Problem requirements » Whatever runs from the line with "[00:12:02.52 to 00:12:03.22]" to the end of the records below must be copied exactly, with nothing else included.
■ ■ ■
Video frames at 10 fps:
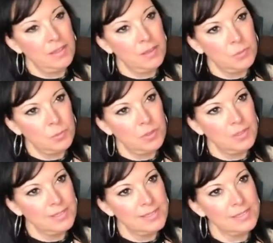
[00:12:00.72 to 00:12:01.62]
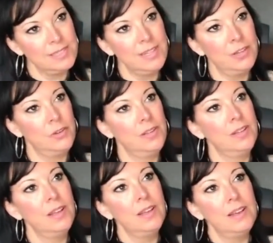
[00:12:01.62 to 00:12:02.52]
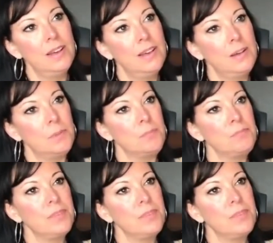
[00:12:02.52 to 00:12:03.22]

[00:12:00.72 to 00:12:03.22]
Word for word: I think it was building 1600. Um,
■ ■ ■
Written response »
[00:12:02.52 to 00:12:03.22]

[00:12:00.72 to 00:12:03.22]
Word for word: I think it was building 1600. Um,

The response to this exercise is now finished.